Sadly, by that time, what length I had grown out since Thanksgiving was lying on the floor, and my hair color was still...not good. It took at least an hour longer than it should have (time that I could have been home with my family), and I still paid pretty good money to have this harrowing experience.
Don't get me wrong. My stylist was a sweet girl. I could sense that she came from a rough home situation. And I felt for her. I honestly did. Seeing the mistakes that she made, and watching her trying to fix them unsuccessfully on her own, made me ache for her, more than for my vain self. She was trying her best, and she had only been cutting hair for 2.5 months...a fact I didn't know until halfway through our encounter.
Nevertheless, my hair...was ruined...by her.
But in the moment, as I was contemplating what I would say to her in parting,
choice words such as "you should be fired" didn't even come to mind.
Instead, my love for her overpowered my selfish pride.

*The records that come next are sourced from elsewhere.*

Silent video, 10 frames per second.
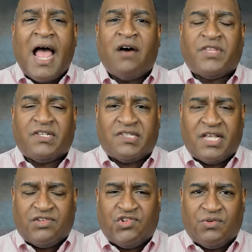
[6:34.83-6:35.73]
how this
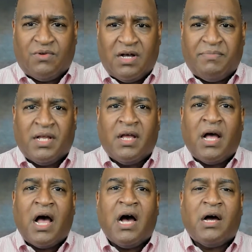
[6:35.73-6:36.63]
sets you up
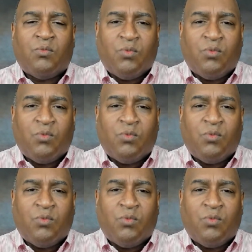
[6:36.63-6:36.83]
uh,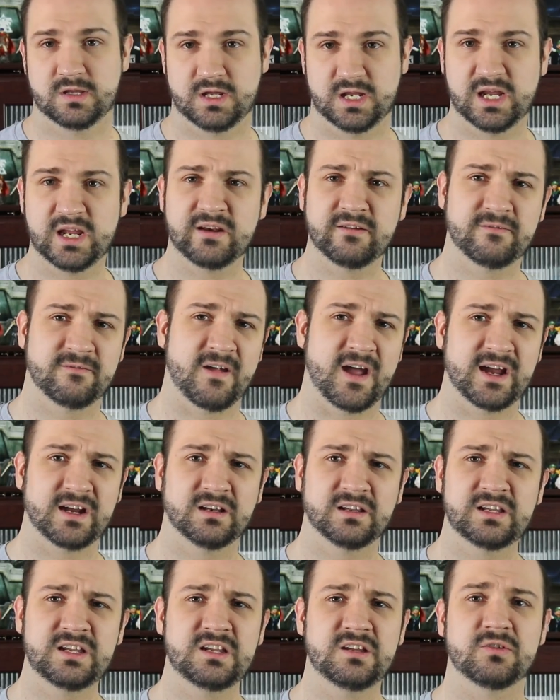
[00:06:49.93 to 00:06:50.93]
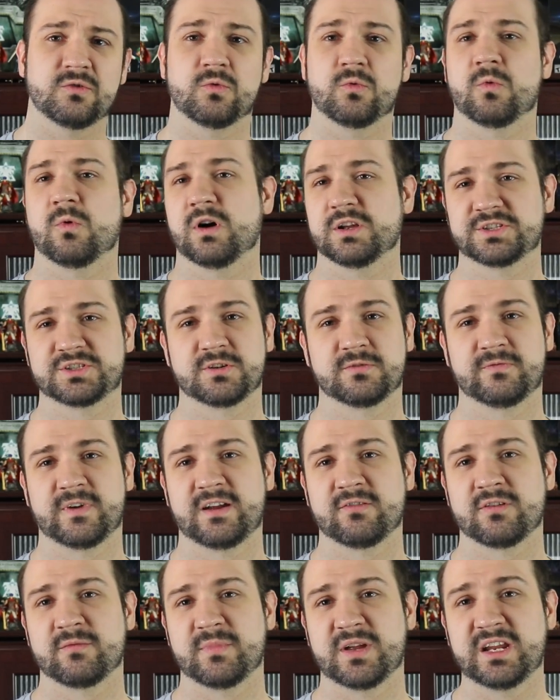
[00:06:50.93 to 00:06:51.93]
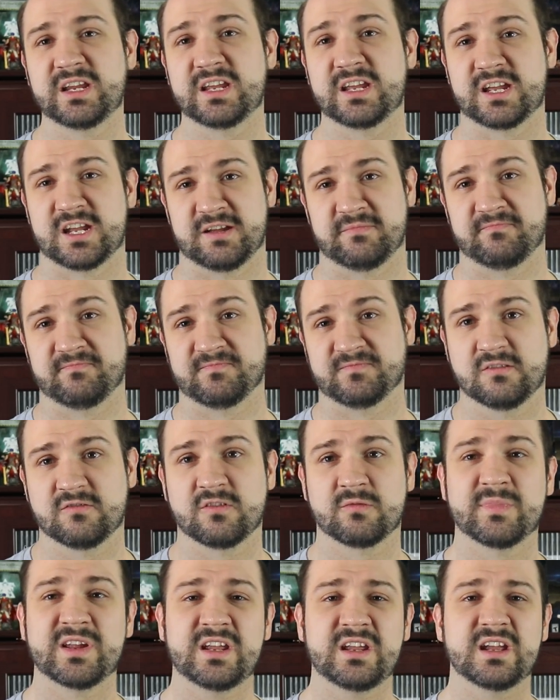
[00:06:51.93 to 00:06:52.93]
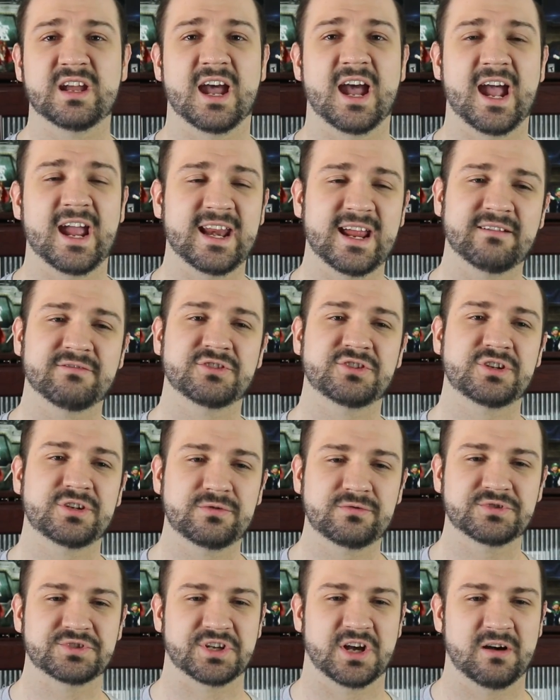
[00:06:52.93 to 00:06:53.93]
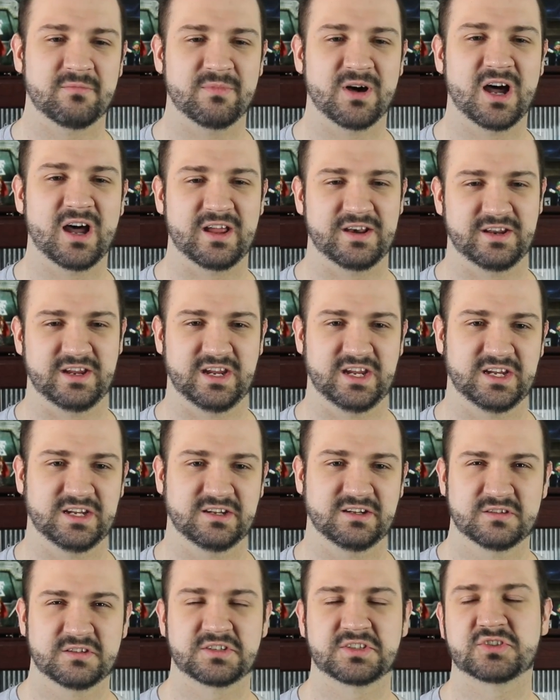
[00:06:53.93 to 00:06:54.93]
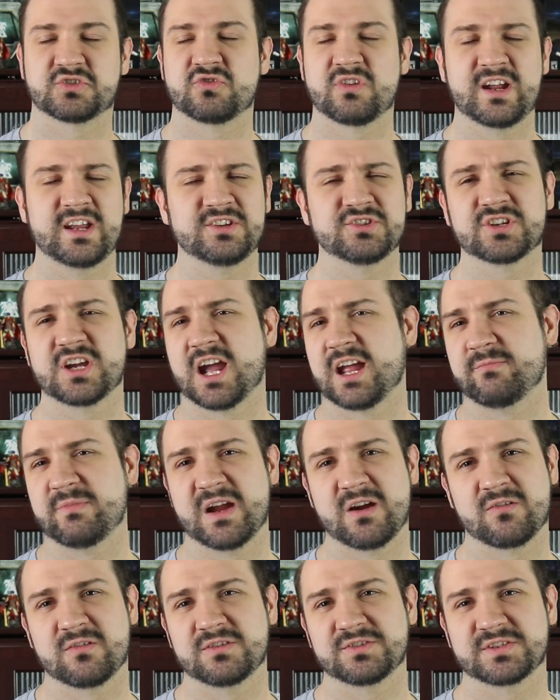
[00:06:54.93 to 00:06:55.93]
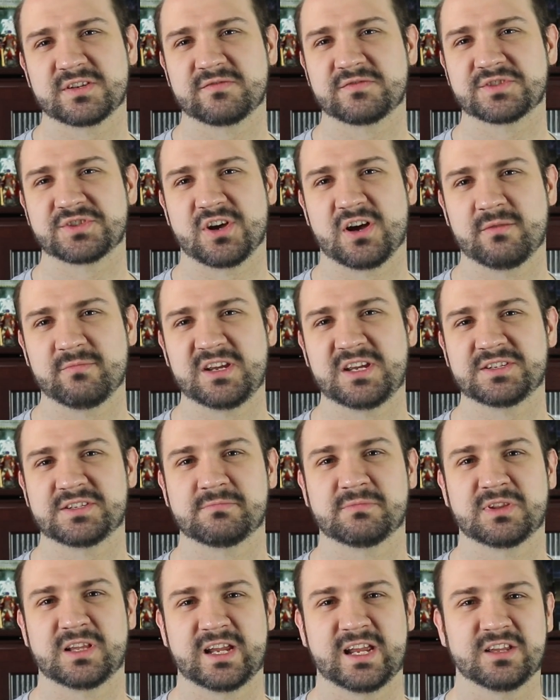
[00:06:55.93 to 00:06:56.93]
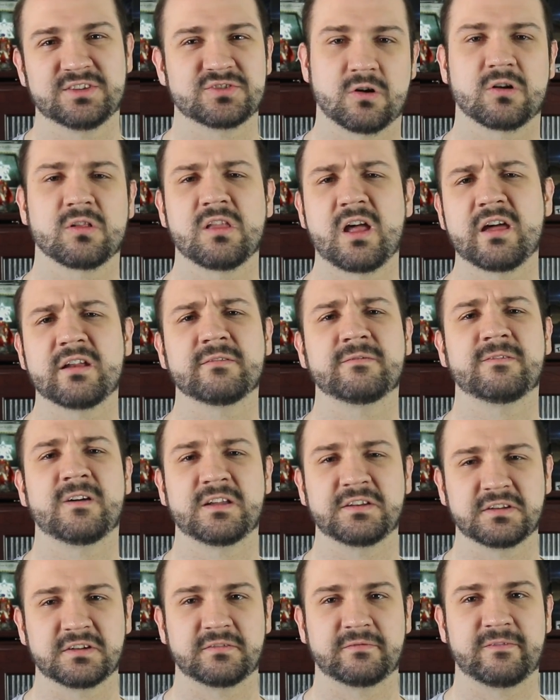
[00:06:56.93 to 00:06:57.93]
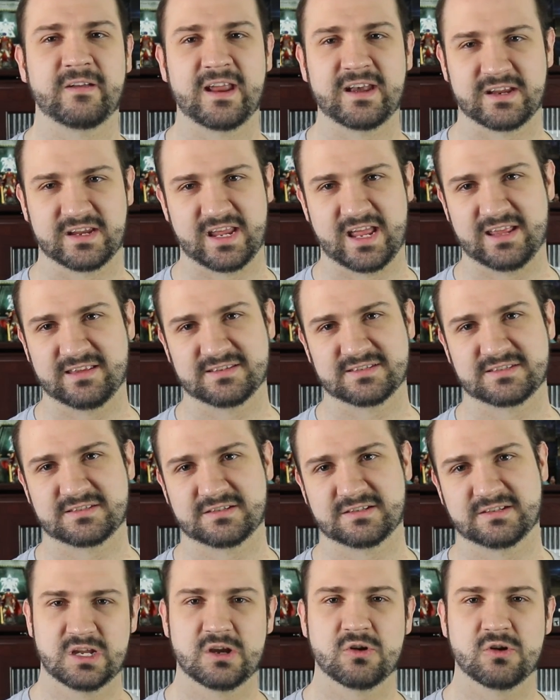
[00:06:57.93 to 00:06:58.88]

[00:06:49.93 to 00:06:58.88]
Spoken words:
And finally, what's your favorite minigame? For me, I'd have to choose Zombotany. The strange chimeras of zombies and plants are a lot of fun to defend against.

Instead, I said sincerely, "It's ok. (smile) Don't worry, you will get better."
Perhaps I did a huge disservice to every woman who will go to her for a haircut in the future.
But maybe, just maybe, I did us both a favor tonight.
Day 20: Practicing grace again this evening.
Lately, I have wondered just who is running this Boot Camp, anyway.
I definitely feel two forces pulling on me. And it weighs on me.
But I am determined to allow my experiences to teach me and to change me into the person that the Lord needs me to be. Tonight, as I watched this poor girl fumble with her comb and scissors, I couldn't help but catch of glimpse of the Lord's perspective. It must be heartbreaking for Him to sit back and watch as I pitifully struggle and stumble. But I am thankful...so very thankful...that during these times especially, He has only encouraging words to show that He believes in me, and that I will, in fact, get better.
As I type this, I realize that tonight was not about getting a haircut at all.
Given the insight that I have gained on how the Lord sees me, tonight's experience was worth much more than what I paid for it. Had I realized all of this before I left the salon, I would have added "Thank You," to my closing remarks.
A Note about the Photos: These photos are here simply to illustrate what happened when my kids "helped" me make bread this week. Wheat sure is a blast. Note the Martha Stewart cookbook on the table...which is really making me laugh, after the fact.
Welcome to OUR cooking school, Martha!